Sono partiti i corsi di formazione dedicati all’arte dolce: 75 i nuovi iscritti al corso tecniche e al corso superiore di Alma

Non c’è amore più sincero di quello per i dessert. Lo confermano i dati Fipe, che mettono un segno più davanti alla crescita del settore dolciario. Lo dimostrano i 75 giovani chef iscritti alla sezione Pasticceria di Alma.

Pasticceria, un mercato in crescita a cui serve più professionalità
Il dolce piace. Dati alla mano, dal 2010 a oggi, il settore ha registrato una crescita del 3 per cento delle attività di pasticceria e gelateria, per un totale di 19mila locali, a cui si aggiungono i 18.850 locali che uniscono caffetteria, pasticceria e gelateria in un’unica realtà.

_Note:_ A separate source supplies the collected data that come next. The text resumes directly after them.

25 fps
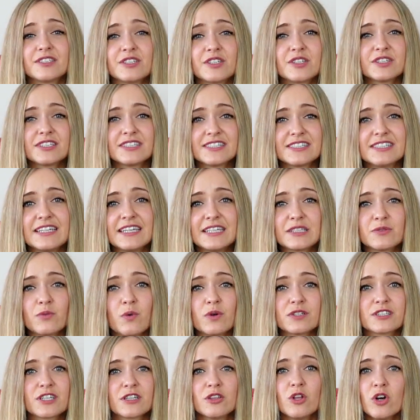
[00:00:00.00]
you can see, it
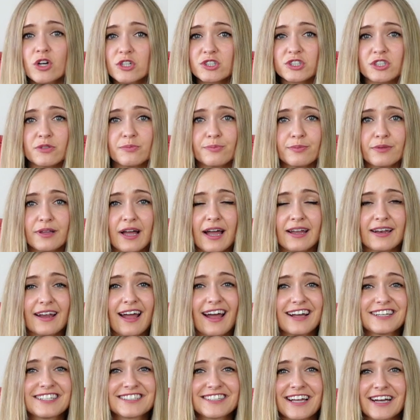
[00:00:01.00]
was a long-term plan.
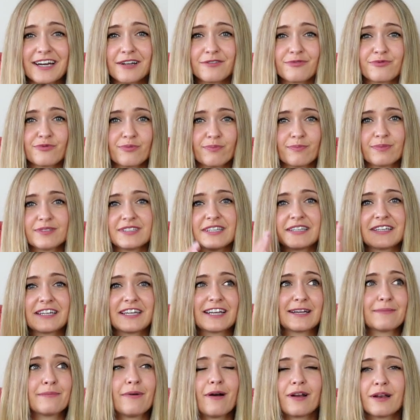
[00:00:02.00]
I started
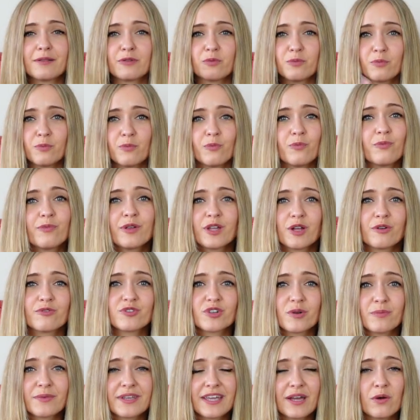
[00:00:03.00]
thinking about it, you know,
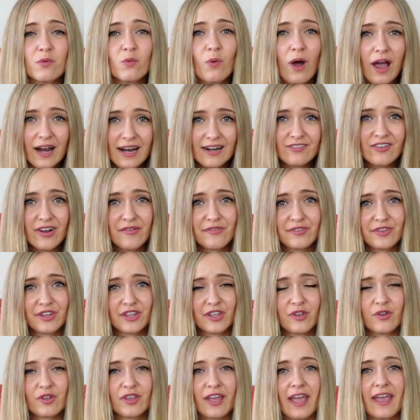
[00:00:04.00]
from year one arriving
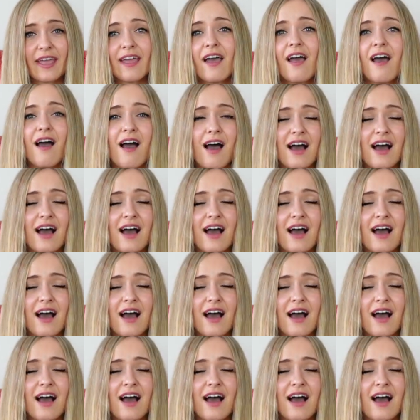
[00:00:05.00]
in the UK.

Un settore in forte espansione che crea posti di lavoro e reddito, ma che manca di formazione e figure professionali di alto livello. Sempre secondo la Fipe, infatti, il 12 per cento degli operatori intervistati ha sottolineato la mancanza di preparazione del personale, e ben l’87 per cento è consapevole di non essere aggiornato con le tendenze e le esigenze dei clienti.

Alma, il futuro della pasticceria è donna
Una tendenza destinata a invertire la rotta. Alma, la Scuola Internazionale di Cucina a Colorno, che forma professionisti del settore seguiti da chef e docenti di fama internazionale, ha registrato ben 75 iscritti ai due i percorsi di formazione avviati quest’anno e dedicati all’arte dolciaria: il Corso Tecniche e il Corso Superiore.

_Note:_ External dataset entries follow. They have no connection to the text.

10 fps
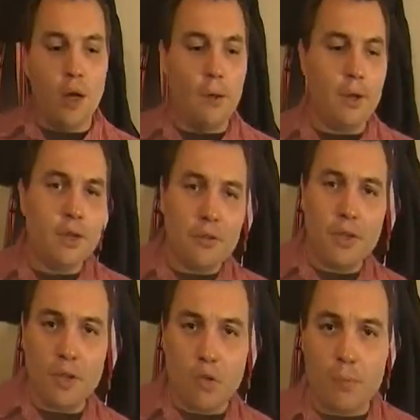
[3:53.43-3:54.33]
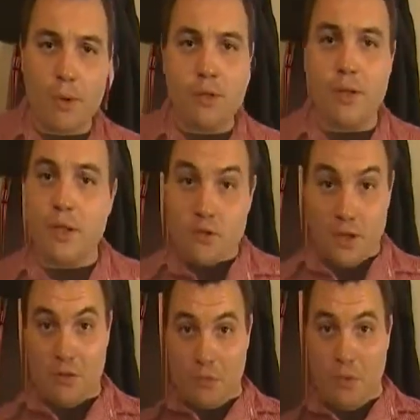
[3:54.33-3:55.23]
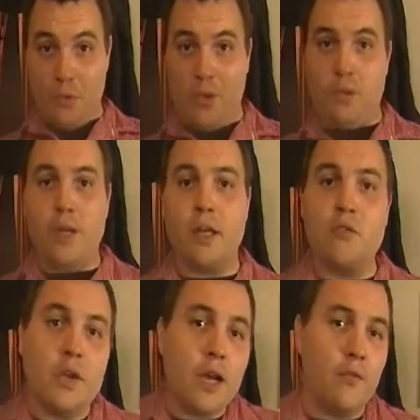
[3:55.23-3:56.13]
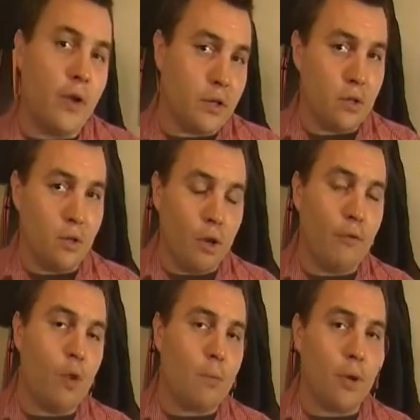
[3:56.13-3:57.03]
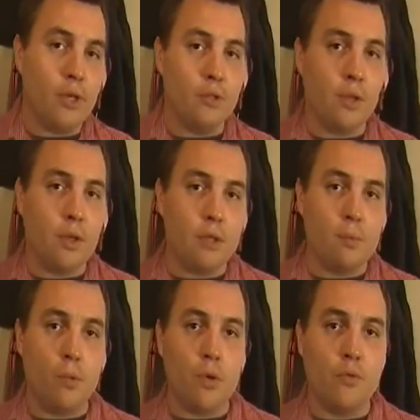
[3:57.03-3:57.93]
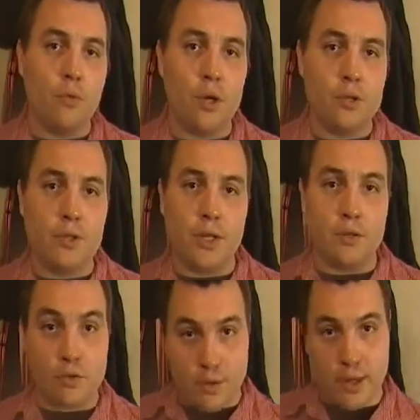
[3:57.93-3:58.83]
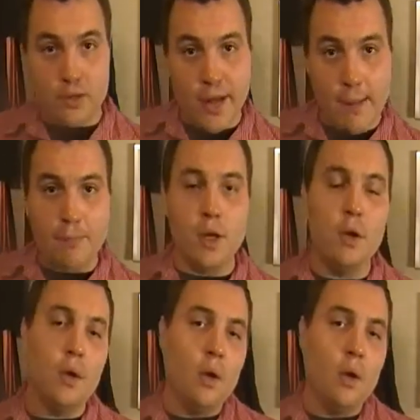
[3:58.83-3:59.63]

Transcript: Another thing that corporations, and that's not the only negative side effect of corporations, I think it's important for us to take this to the next step.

Settantacinque futuri chef pasticcieri, di cui più della metà è donna. La XXV edizione del Corso Superiore vanta 55 iscritti di cui 36 rappresentanti del gentil sesso, mentre sui 20 allievi del XXXII Corso Tecniche di Pasticceria le ragazze sono 12.

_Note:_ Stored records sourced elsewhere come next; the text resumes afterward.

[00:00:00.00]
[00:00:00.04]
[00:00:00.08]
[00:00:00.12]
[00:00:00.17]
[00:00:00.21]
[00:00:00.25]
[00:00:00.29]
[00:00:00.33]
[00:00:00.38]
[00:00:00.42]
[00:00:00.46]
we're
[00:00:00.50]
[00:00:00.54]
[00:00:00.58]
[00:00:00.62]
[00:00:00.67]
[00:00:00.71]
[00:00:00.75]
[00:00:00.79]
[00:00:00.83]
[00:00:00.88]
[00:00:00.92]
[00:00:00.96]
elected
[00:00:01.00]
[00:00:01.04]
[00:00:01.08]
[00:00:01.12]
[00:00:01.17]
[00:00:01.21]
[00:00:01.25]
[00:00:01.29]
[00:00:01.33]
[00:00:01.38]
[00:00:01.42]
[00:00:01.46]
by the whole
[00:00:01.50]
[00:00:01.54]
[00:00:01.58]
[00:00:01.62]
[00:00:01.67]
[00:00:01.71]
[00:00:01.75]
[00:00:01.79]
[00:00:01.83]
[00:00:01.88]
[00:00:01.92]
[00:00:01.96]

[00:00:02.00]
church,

Numeri che confermano la tendenza nazionale. In cui si evidenzia anche un’impennata dei nuovi talenti: su 93mila operatori, il 43,2% appartiene all’altra metà del cielo e i giovani rappresentano il 42,9 per cento.
Sedici le Regioni rappresentate tra i banchi del Corso Superiore di Pasticceria, il cui 60 per cento degli allievi proviene dal propedeutico Corso Tecniche di Pasticceria. Il Nord Italia la fa da padrona con il 47 per cento di presenze: la regione più “dolce” è Piemonte, con sette ragazzi iscritti.